Design Philosophy and Goals
Let's talk a bit about design philosophy and goals of the engine. Development of the engine started in the beginning of 2019 as a hobby project to learn Rust, and it quickly showed that Rust can be a game changer in the game development industry. Initially, the engine was just a port of an engine that is written in C. At the beginning, it was very interesting to build such complex thing as game engine in such low level language without any safety guarantees. After a year of development it became annoying to fix memory related issues (memory corruption, leaks, etc.), luckily at that time Rust's popularity grew, and it showed on my radar. I (@mrDIMAS) was able to port the engine to it in less than a year. Stability has improved dramatically, no more random crashes, performance was at the same or better levels - time invested in learning new language was paid off. Development speed does not degrade over time as it was in C, it is very easy to manage growing project.
Safety
One of the main goals in the development of the engine is to provide a high level of safety. What does this mean? In short: protection from memory-safety related bugs. This does not include any logic errors, but when your game is free of random crashes due to memory unsafety it is much easier to fix logic bugs, because you don't have to think about potentially corrupted memory.

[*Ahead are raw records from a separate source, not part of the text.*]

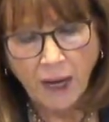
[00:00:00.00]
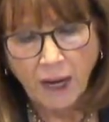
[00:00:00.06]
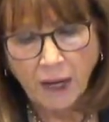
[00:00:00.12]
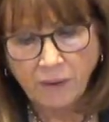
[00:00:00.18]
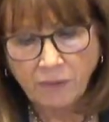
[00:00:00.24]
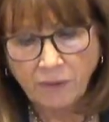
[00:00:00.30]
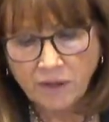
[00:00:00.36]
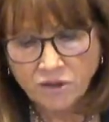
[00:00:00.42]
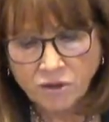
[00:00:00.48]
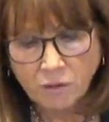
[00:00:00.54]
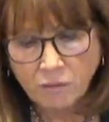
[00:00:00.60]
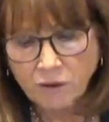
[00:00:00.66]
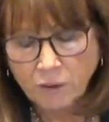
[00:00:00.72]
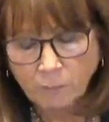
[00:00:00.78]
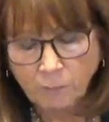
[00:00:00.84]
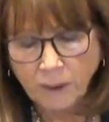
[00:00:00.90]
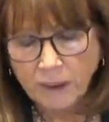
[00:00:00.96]
And they start
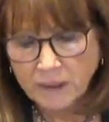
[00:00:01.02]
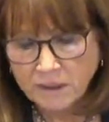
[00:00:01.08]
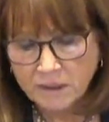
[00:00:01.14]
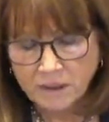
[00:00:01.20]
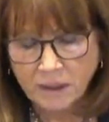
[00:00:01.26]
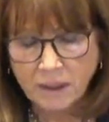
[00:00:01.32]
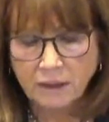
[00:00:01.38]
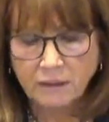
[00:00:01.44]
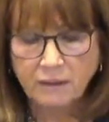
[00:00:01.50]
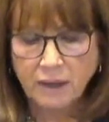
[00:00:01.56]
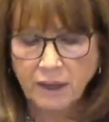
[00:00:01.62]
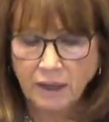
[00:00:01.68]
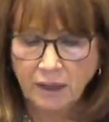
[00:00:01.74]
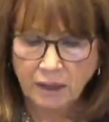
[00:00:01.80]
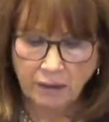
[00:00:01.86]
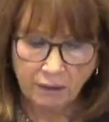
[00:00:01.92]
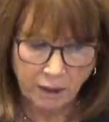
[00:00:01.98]
with a blank slate.
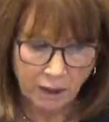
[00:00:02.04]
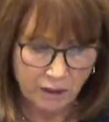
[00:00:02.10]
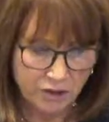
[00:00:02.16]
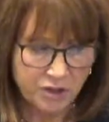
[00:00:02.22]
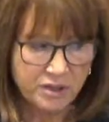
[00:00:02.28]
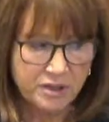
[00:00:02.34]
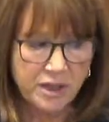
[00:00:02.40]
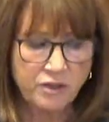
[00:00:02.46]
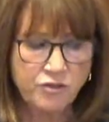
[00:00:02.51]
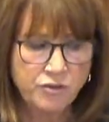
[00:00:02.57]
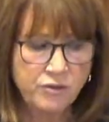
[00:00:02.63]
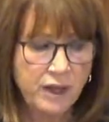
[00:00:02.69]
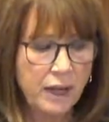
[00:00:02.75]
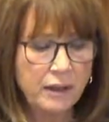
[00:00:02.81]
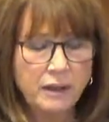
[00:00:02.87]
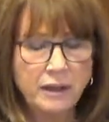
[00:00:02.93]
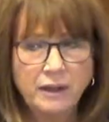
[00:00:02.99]
And I just sent you
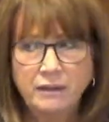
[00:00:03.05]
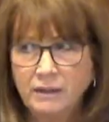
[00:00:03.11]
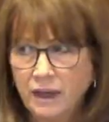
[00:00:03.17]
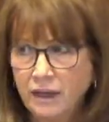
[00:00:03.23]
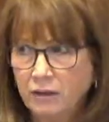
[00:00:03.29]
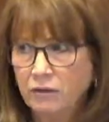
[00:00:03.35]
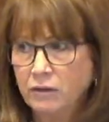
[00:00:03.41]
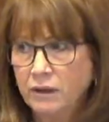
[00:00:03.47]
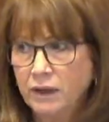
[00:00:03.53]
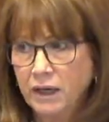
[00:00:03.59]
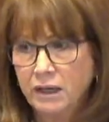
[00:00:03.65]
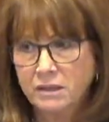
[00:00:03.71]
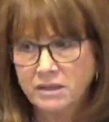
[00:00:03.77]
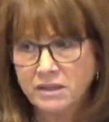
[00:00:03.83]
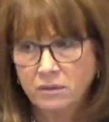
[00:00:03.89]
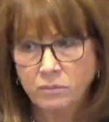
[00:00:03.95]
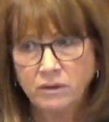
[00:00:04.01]
that link. Take a look at
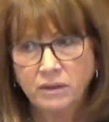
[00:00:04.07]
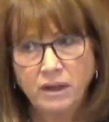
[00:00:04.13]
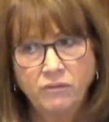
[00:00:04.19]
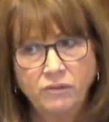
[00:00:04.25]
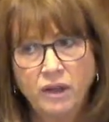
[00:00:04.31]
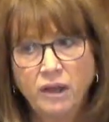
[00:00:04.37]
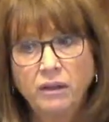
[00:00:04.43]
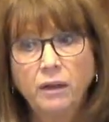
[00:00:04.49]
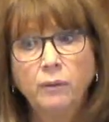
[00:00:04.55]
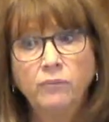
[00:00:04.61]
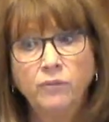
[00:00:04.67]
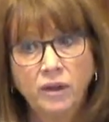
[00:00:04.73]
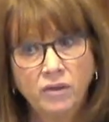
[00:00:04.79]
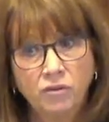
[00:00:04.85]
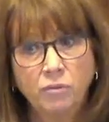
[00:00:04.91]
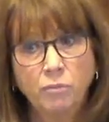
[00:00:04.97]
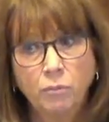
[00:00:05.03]
it and see what they've done. They've
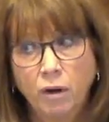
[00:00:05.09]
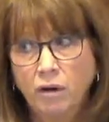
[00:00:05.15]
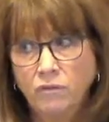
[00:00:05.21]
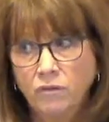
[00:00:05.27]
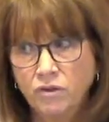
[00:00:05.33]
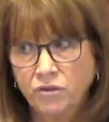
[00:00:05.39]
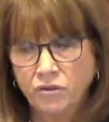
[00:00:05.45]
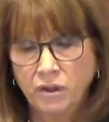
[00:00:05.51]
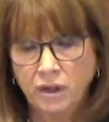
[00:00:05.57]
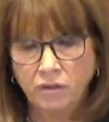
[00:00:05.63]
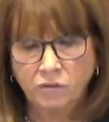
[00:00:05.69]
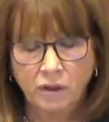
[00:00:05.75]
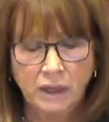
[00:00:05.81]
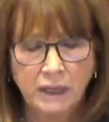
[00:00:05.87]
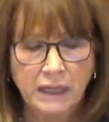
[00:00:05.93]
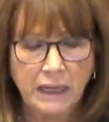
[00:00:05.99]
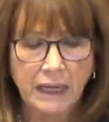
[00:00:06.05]
done some marvelous
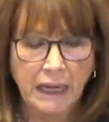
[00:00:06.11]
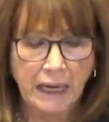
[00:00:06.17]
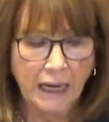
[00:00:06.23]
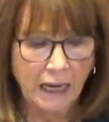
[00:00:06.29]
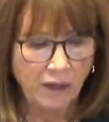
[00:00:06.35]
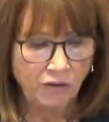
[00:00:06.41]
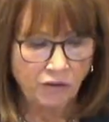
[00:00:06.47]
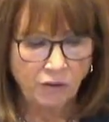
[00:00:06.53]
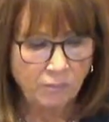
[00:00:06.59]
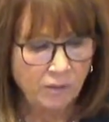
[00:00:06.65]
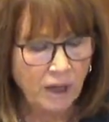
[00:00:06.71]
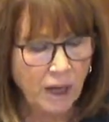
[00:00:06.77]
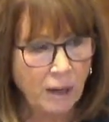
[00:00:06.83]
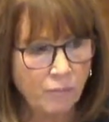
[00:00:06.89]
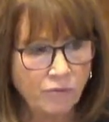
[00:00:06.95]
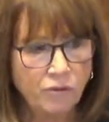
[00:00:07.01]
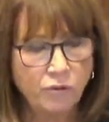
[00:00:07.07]
things. And
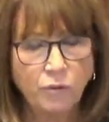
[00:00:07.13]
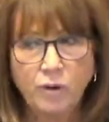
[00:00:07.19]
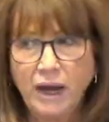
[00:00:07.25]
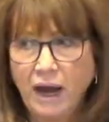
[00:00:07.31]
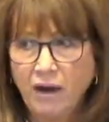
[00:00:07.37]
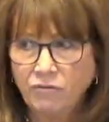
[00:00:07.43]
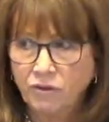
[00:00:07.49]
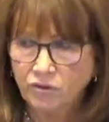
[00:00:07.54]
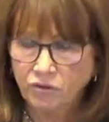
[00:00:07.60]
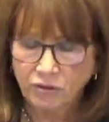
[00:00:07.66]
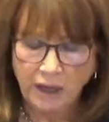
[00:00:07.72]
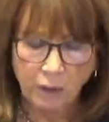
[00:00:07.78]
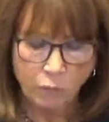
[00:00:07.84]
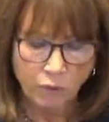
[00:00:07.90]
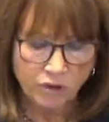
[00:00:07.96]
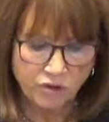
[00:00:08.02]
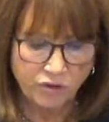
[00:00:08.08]
sometimes you have to
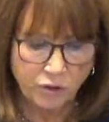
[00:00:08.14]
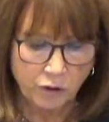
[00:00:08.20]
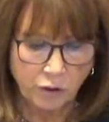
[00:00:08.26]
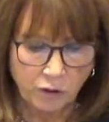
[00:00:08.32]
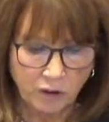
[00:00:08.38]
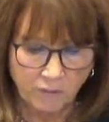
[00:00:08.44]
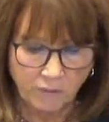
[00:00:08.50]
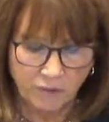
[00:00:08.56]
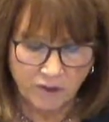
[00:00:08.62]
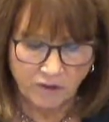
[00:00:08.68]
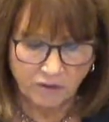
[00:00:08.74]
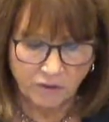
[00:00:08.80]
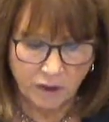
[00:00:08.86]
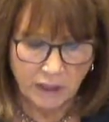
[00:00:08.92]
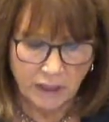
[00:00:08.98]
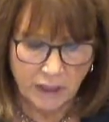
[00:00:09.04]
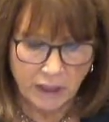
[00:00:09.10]
say, what's the good of the
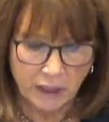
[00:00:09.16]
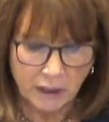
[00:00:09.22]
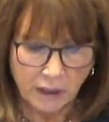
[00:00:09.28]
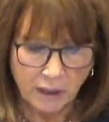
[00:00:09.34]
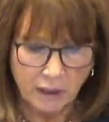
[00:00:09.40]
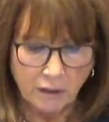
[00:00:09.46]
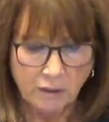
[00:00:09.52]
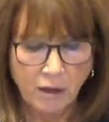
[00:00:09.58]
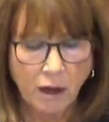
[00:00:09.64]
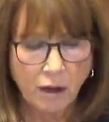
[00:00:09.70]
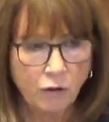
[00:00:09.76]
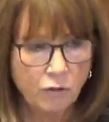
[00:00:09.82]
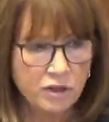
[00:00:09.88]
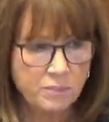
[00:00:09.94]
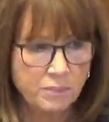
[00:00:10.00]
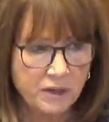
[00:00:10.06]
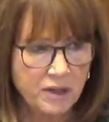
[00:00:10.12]
city? Not
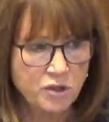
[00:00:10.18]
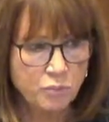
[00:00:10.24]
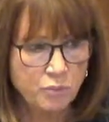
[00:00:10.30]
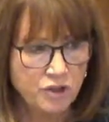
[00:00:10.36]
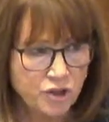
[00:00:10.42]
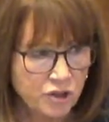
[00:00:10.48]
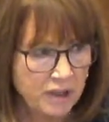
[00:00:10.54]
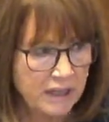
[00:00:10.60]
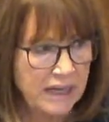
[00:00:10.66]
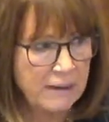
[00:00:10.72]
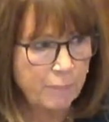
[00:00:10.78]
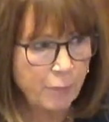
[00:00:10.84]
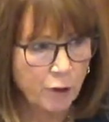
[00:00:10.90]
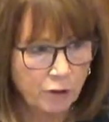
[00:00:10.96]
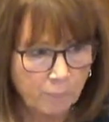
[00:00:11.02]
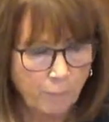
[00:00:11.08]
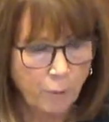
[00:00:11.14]
always because we should
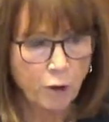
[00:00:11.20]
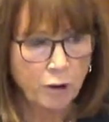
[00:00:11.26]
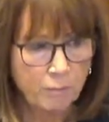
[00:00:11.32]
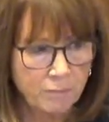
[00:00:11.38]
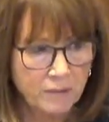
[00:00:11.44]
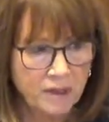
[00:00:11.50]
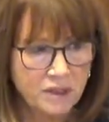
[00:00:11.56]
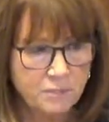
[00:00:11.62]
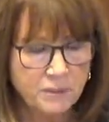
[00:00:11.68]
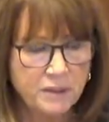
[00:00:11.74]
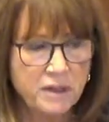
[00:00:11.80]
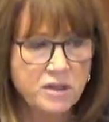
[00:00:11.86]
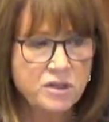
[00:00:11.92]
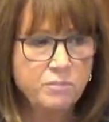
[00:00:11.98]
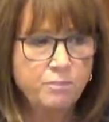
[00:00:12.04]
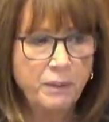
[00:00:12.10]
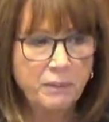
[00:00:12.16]
keep our departments,
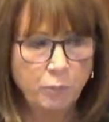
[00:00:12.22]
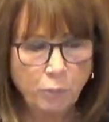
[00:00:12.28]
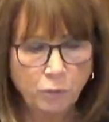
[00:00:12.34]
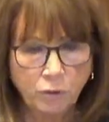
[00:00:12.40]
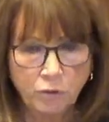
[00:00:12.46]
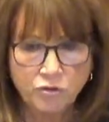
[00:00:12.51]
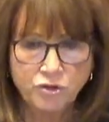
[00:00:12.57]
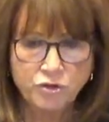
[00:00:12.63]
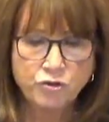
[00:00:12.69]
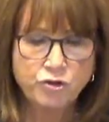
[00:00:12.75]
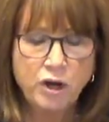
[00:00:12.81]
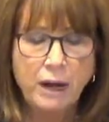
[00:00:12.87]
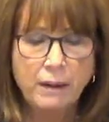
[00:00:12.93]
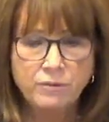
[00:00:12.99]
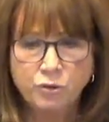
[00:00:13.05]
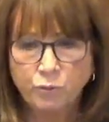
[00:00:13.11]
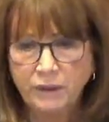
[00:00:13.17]
because people lose their
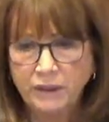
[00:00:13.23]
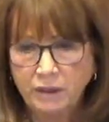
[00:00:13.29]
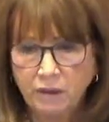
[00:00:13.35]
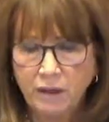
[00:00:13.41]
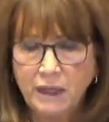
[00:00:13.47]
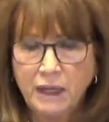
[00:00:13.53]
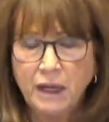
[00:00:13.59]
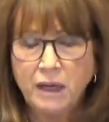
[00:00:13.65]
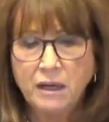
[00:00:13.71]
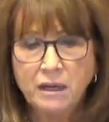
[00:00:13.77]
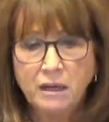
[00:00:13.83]
jobs. We do.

Safety also dictates the architectural design decisions of your game. The typical callback hell, that is possible to do in many other languages, is very tedious to implement in Rust. It is possible, but it requires quite a lot of manual work which quickly tells you that you're doing it wrong.
Performance
Game engines are usually built using system-level programming languages, which provide peak performance levels. Fyrox is not an exception. One of its design goals is to provide high levels of performance by default, leaving an opportunity for adding custom solutions for performance-critical places.
Ease of use
Another very important part is that the engine should be friendly to newcomers. It should lower the entry threshold, not make it worse. Fyrox uses well known and battle-tested concepts, thus making it easier to make games with it. On the other hand, it can still be extended with anything you need - it tries to be as good for veterans of the game industry as it is for newcomers.
Battle-tested
Fyrox has large projects built on it, which helps with understanding the real needs of a general-purpose game engine. It also helps reveal weak spots in the design and fix them.